Stored items:
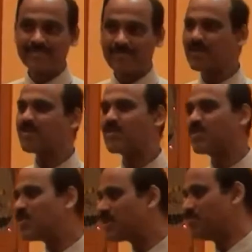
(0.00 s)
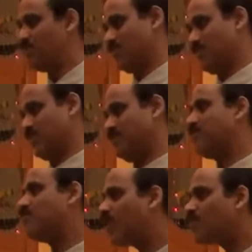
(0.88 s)
What a cruel blow. If you
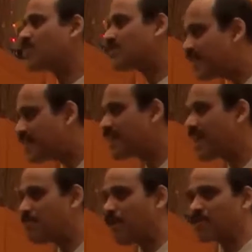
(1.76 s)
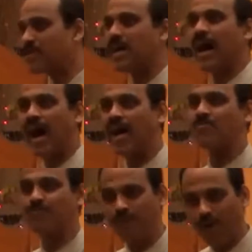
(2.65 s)
want to think about a hard
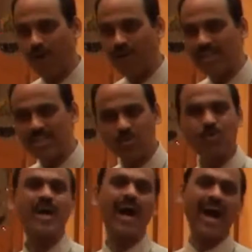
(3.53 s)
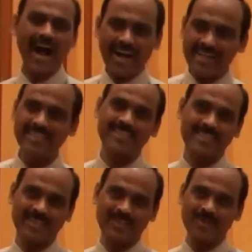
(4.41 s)
fall, you could hardly
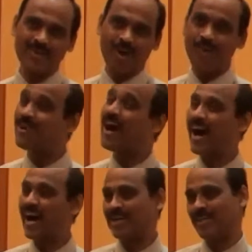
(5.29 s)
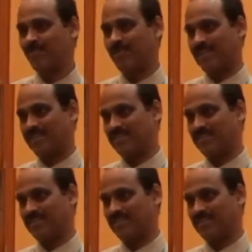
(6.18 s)
think of a harder one.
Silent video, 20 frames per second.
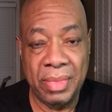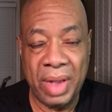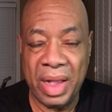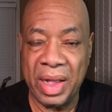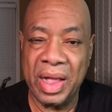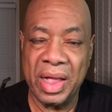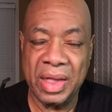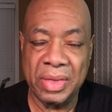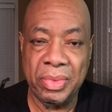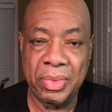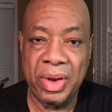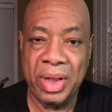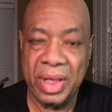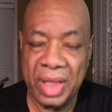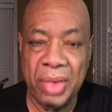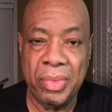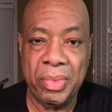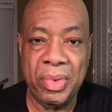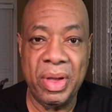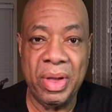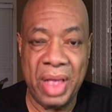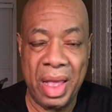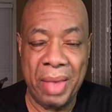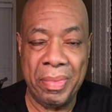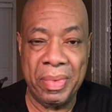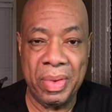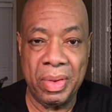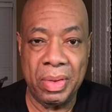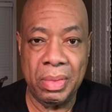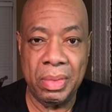And guess what? He will
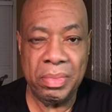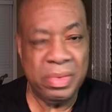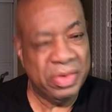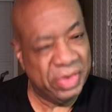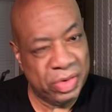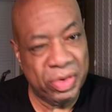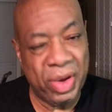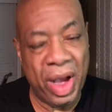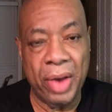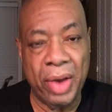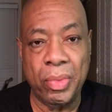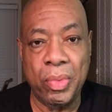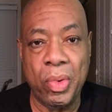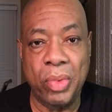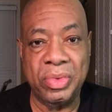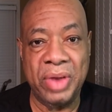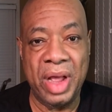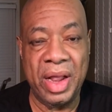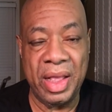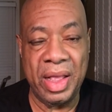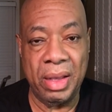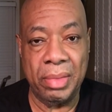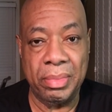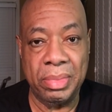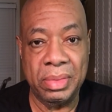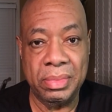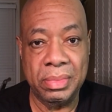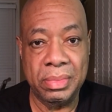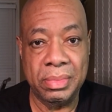help you, but you gotta want that help.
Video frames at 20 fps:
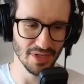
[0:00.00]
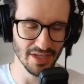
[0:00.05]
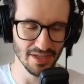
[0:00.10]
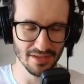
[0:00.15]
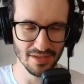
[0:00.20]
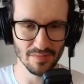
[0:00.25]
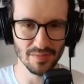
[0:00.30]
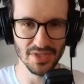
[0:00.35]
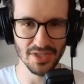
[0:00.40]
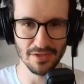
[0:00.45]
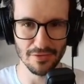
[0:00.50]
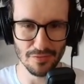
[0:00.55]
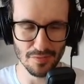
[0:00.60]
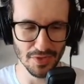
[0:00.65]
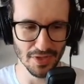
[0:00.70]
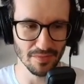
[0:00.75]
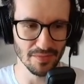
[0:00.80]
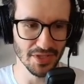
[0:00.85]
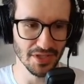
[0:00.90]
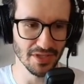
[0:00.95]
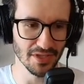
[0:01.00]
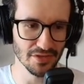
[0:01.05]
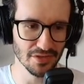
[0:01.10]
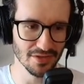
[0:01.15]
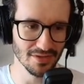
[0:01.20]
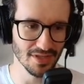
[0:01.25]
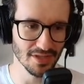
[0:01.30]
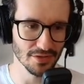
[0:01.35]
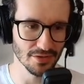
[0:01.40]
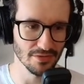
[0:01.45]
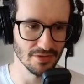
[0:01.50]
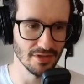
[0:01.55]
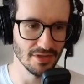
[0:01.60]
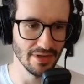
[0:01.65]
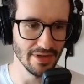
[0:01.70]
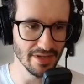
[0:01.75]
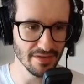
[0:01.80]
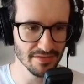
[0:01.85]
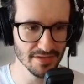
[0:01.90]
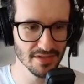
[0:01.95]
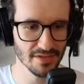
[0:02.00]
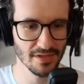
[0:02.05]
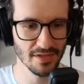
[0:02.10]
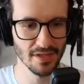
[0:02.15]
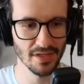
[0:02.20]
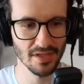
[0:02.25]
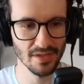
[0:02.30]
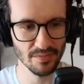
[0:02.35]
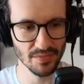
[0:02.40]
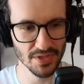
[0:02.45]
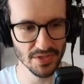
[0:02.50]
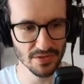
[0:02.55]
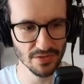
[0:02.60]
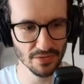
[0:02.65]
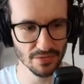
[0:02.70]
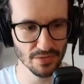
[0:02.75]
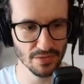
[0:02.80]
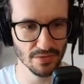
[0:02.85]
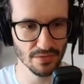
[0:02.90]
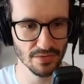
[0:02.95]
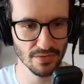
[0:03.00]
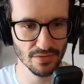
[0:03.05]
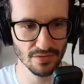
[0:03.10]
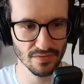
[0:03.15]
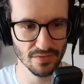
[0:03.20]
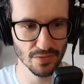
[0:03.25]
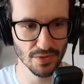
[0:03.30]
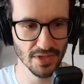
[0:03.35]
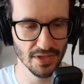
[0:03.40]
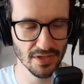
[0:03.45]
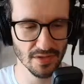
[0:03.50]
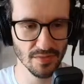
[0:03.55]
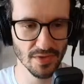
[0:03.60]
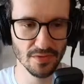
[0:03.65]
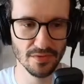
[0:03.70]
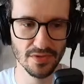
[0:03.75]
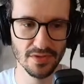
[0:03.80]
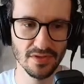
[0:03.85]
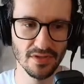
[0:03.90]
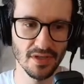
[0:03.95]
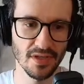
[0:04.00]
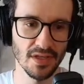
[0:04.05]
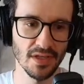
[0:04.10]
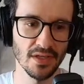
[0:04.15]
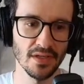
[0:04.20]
any PHP application actually lives. Please don't forget about it.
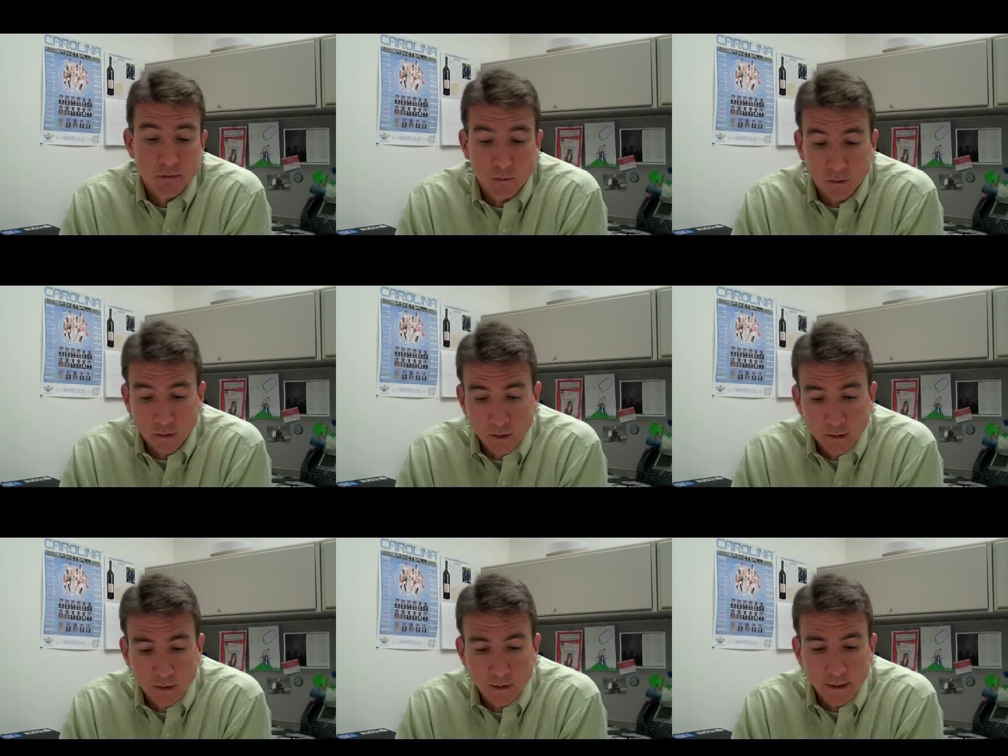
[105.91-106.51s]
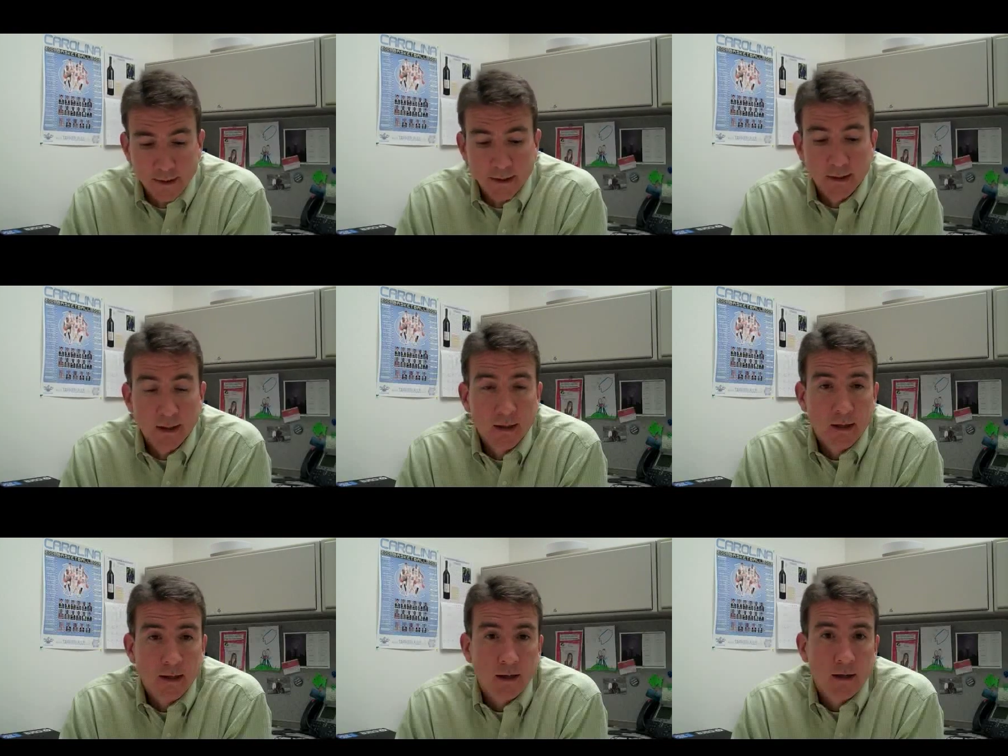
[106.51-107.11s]
So clearly,
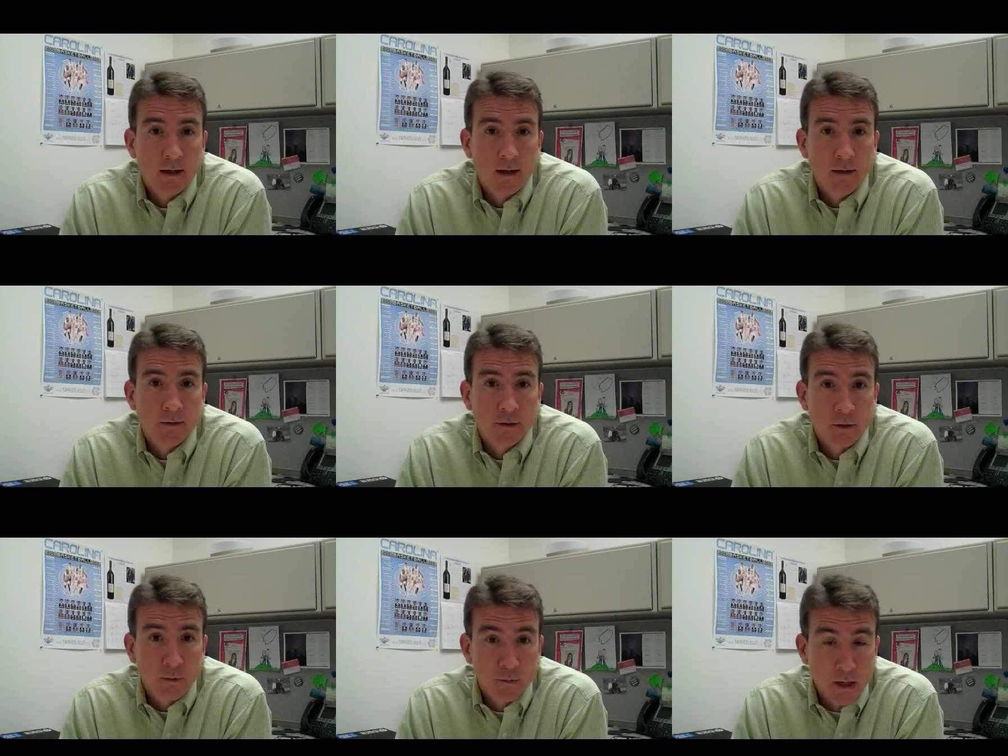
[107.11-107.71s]
uh, you know,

What is required: Without including any picture, repeat the data exactly.

Response to the task:
(0.00 s)
(0.88 s)
What a cruel blow. If you
(1.76 s)
(2.65 s)
want to think about a hard
(3.53 s)
(4.41 s)
fall, you could hardly
(5.29 s)
(6.18 s)
think of a harder one.
Silent video, 20 frames per second.
And guess what? He will
help you, but you gotta want that help.
Video frames at 20 fps:
[0:00.00]
[0:00.05]
[0:00.10]
[0:00.15]
[0:00.20]
[0:00.25]
[0:00.30]
[0:00.35]
[0:00.40]
[0:00.45]
[0:00.50]
[0:00.55]
[0:00.60]
[0:00.65]
[0:00.70]
[0:00.75]
[0:00.80]
[0:00.85]
[0:00.90]
[0:00.95]
[0:01.00]
[0:01.05]
[0:01.10]
[0:01.15]
[0:01.20]
[0:01.25]
[0:01.30]
[0:01.35]
[0:01.40]
[0:01.45]
[0:01.50]
[0:01.55]
[0:01.60]
[0:01.65]
[0:01.70]
[0:01.75]
[0:01.80]
[0:01.85]
[0:01.90]
[0:01.95]
[0:02.00]
[0:02.05]
[0:02.10]
[0:02.15]
[0:02.20]
[0:02.25]
[0:02.30]
[0:02.35]
[0:02.40]
[0:02.45]
[0:02.50]
[0:02.55]
[0:02.60]
[0:02.65]
[0:02.70]
[0:02.75]
[0:02.80]
[0:02.85]
[0:02.90]
[0:02.95]
[0:03.00]
[0:03.05]
[0:03.10]
[0:03.15]
[0:03.20]
[0:03.25]
[0:03.30]
[0:03.35]
[0:03.40]
[0:03.45]
[0:03.50]
[0:03.55]
[0:03.60]
[0:03.65]
[0:03.70]
[0:03.75]
[0:03.80]
[0:03.85]
[0:03.90]
[0:03.95]
[0:04.00]
[0:04.05]
[0:04.10]
[0:04.15]
[0:04.20]
any PHP application actually lives. Please don't forget about it.
[105.91-106.51s]
[106.51-107.11s]
So clearly,
[107.11-107.71s]
uh, you know,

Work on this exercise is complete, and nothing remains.